Bitcoin – Chronicle of a Failure Foretold

123Transaction malleability – a fraudulent, though most lucrative, way of receiving money without anyone actually sending it – is driving another nail into Bitcoin’s coffin. The digital money is by no means dead (yet), and could even perform a Phoenix trick, but its value tumbled all the same as the Tokyo-based Bitcoin exchange Mt Gox early February reported the software-related bug and halted Bitcoin transfers between the virtual wallets it manages and those of other exchanges.

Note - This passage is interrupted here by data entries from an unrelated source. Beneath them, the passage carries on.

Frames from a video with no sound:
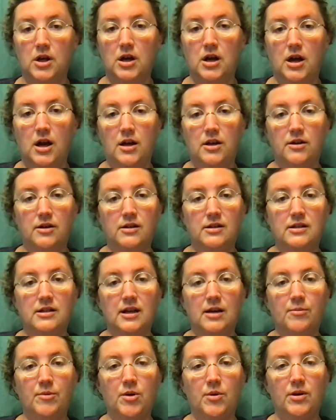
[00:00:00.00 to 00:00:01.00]
And you can see
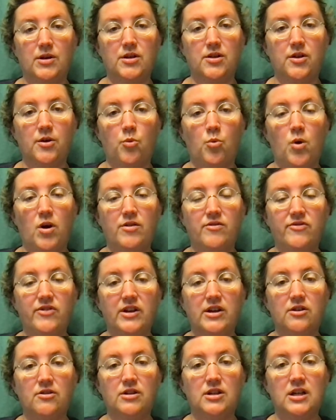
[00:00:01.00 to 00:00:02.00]
I'm going to the one
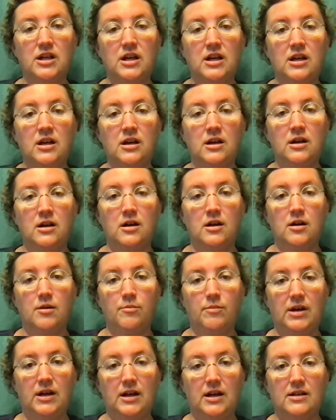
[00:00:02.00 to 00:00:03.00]
finger D
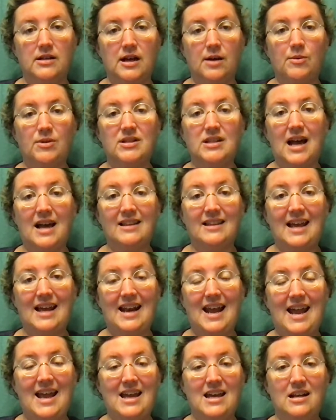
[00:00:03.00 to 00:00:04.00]
because I was at that
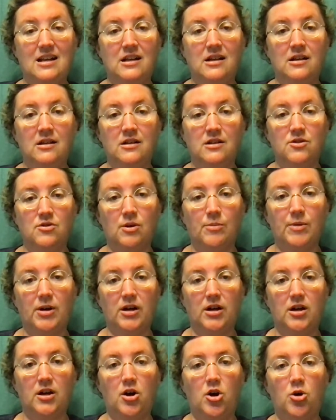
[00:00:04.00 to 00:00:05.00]
N, so I'm not
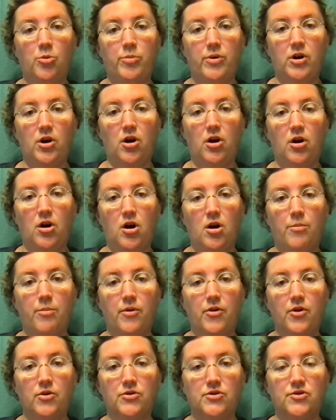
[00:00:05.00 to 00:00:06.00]
going to open up
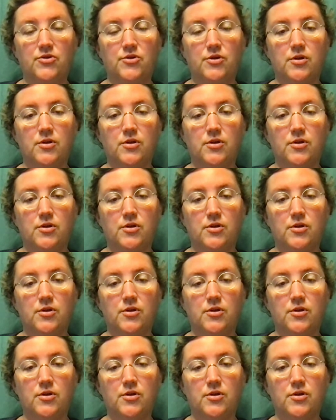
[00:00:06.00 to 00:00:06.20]
those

The financial geeks of Mt Gox are said to be working with the core Bitcoin software developers to solve the issue that involves hashes and other exciting crypto sciences. As these coders plugged away to plug the hole, the Bitcoin exchange rate slumped to barely $500 from an earlier high of $1,200.

Digital currencies should be used only by the strong of heart or – at a pinch – by those who possess more money than they probably should. As Bitcoin jumped and leapfrogged to its all-time high, even some quite respectable pundits got caught up in the excitement, predicting that before long a single Bitcoin could be worth as much as $700,000.

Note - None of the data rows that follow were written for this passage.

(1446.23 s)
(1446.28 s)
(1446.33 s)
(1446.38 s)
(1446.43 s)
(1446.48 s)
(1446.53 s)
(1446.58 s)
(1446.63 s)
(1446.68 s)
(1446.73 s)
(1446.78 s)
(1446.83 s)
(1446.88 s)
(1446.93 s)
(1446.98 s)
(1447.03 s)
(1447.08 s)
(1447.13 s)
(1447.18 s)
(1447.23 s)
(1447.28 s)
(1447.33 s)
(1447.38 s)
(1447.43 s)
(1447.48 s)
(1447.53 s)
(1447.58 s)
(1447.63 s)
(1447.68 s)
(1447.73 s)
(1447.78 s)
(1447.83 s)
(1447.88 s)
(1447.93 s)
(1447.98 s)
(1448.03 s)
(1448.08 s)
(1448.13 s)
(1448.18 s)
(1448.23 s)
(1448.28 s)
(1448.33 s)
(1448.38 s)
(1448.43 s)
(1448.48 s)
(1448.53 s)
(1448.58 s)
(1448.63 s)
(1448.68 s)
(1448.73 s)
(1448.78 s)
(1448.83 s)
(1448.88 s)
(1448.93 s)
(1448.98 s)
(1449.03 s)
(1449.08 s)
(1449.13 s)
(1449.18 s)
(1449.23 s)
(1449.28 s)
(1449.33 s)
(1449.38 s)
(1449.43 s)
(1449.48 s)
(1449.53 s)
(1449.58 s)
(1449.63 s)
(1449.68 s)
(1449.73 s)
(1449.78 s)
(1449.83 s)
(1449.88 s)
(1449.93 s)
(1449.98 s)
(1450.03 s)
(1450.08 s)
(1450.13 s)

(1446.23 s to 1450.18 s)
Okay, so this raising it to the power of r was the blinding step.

Now that’s financial innovation at its very best: A currency you can’t actually touch or hold in in a wallet other than a virtual one being worth about half of Detroit’s housing stock. You just gotta love it.

“Bitcoin is deflationary money. Its growth is limited to 21 million coins ensuring continued appreciation in value.”

You also have to be rather daft in supposing the hash-generating software that underlies Bitcoin to be resistant to hacking when the stakes are that high. When obtaining just ten measly Bitcoins can potentially land a hacker or fraudster seven million in real money, that software is going to be cracked.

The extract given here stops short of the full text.